MTC-DBM UI logon fails with 'Unsuccessful Authentication' errors

book

Article ID: 224490

calendar_today

Updated On:

Products

CA Detector for DB2 for z/OS

Issue/Introduction

After the installation of MTC-DBM, and with the installation and execution of ESM Microservices previously done, the login to the MTC-DBM UI fails with unsuccessful authentication errors:  An unknown message was returned from the ESM (ESMA0003:Unregistered)  d.s.s.s.RestAuthenticationFailureHandler : UiResponse(Some(SecurityResponse(false,null,LOGIN.ERRORS.UNKNOWN.MESSAGE (ESMA0003:Unregistered))),None,None,None)

 

 

Cause

Incorrect keyring/certificate setup

Environment

Release : 20.0

Component : CA Detector for DB2 for z/OS

Resolution

ESM Microservice has flagged the 'mvszz02' certificate as its server cert via the server.ssl.key-alias parameter from the ESMENV file. 

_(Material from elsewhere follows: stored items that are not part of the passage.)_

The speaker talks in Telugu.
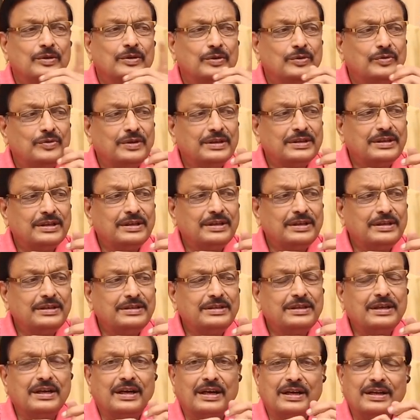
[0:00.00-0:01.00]
నువ్వు అతని
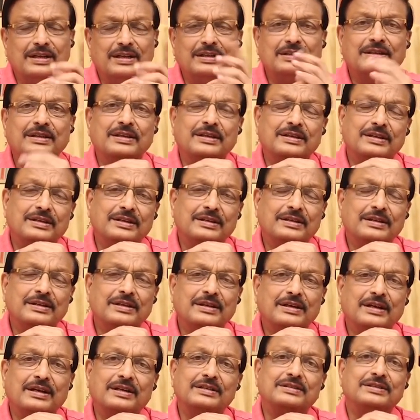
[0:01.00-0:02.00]
నుంచి ఆనందాన్ని
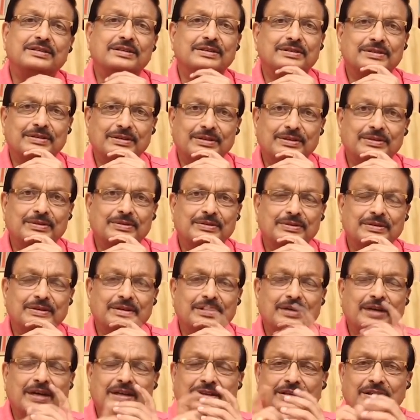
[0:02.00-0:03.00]
ఆశిస్తున్నావు
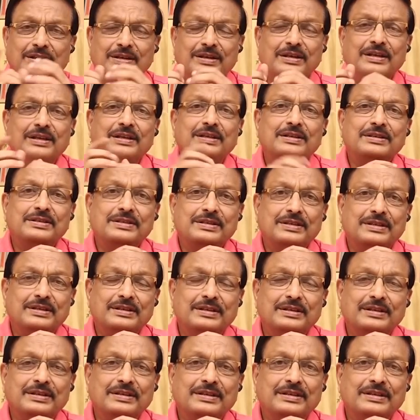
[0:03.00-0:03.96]
అతను నీ నుంచి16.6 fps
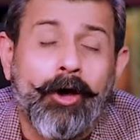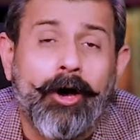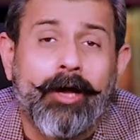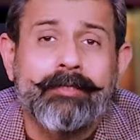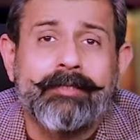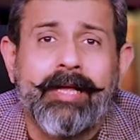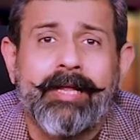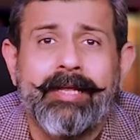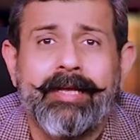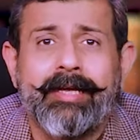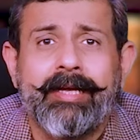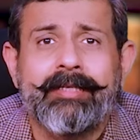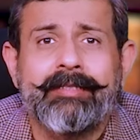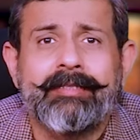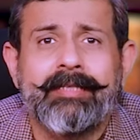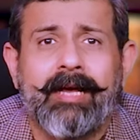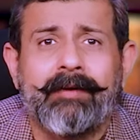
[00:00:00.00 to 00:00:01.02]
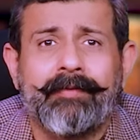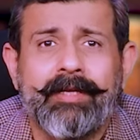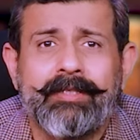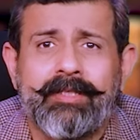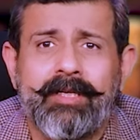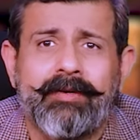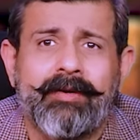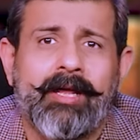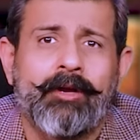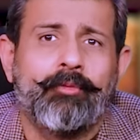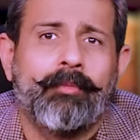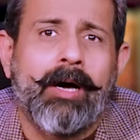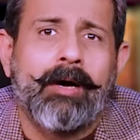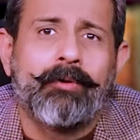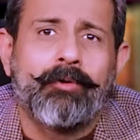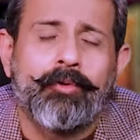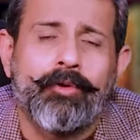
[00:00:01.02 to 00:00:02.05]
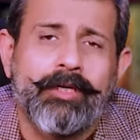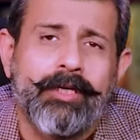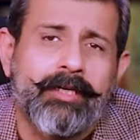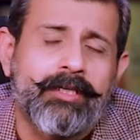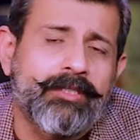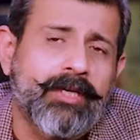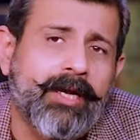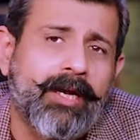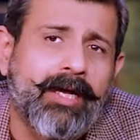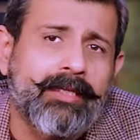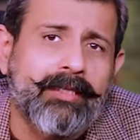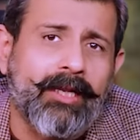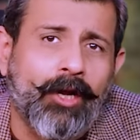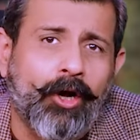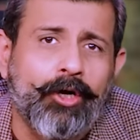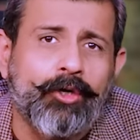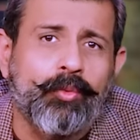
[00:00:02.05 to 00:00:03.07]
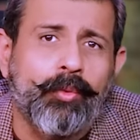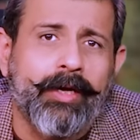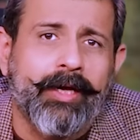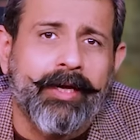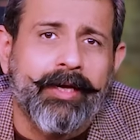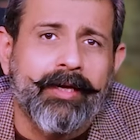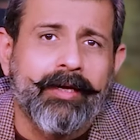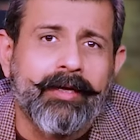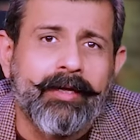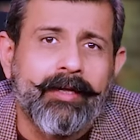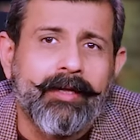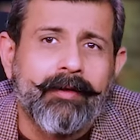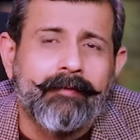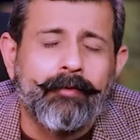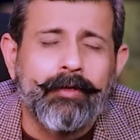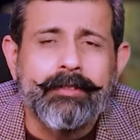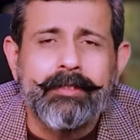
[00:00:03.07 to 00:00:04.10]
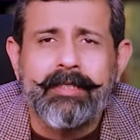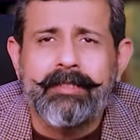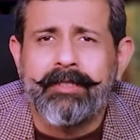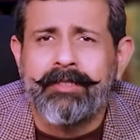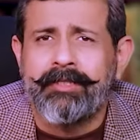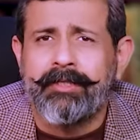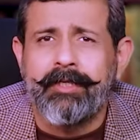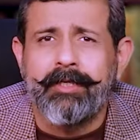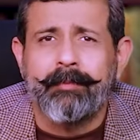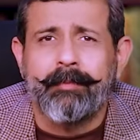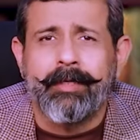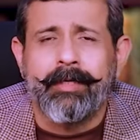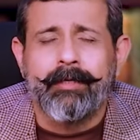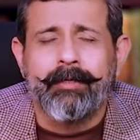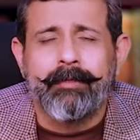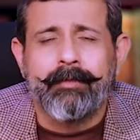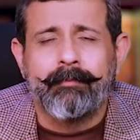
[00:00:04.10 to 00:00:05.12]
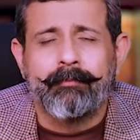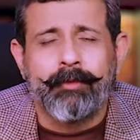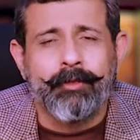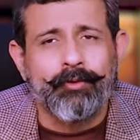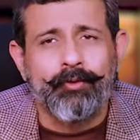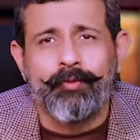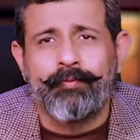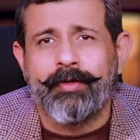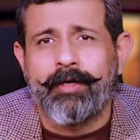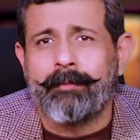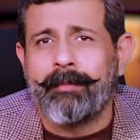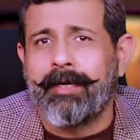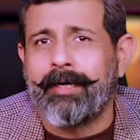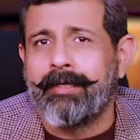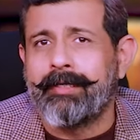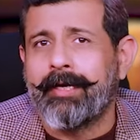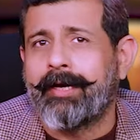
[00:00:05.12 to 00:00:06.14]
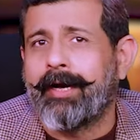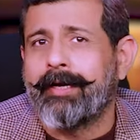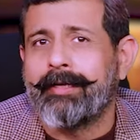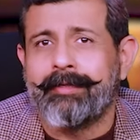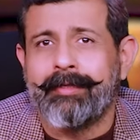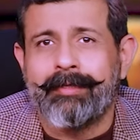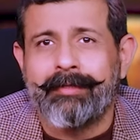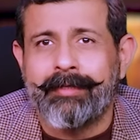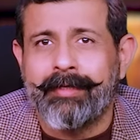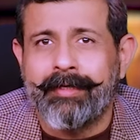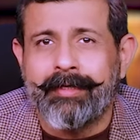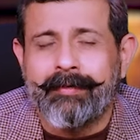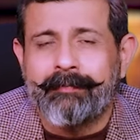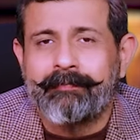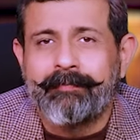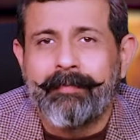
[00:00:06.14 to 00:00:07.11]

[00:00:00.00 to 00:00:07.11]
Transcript: और तहरीक इंसाफ के जिन रहनुमाओं को ये निशानात अलाट हुए हैं वो इसकी तशहर में मसरूफ़ अमल दिखाई देते हैं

ESM Microservice requires that all client components register themselves with ESM Microservice via a unique certificate. 

Because you are specifying the same Keyring for both ESM Microservices and the Clients (eg, MTC-UI and PXMDS), and the clients have not specified a key-alias in their ENV files, they are trying to use the 'Default' certificate from the keyring which in this case is the server certificate for ESM Microservices (mvszz02) . 

Recommendation (in this example for RACF) is to follow the documented prescription:

'Registering a Client Application for RACF' for further detail on how to register your client certificates with ESM Microservice.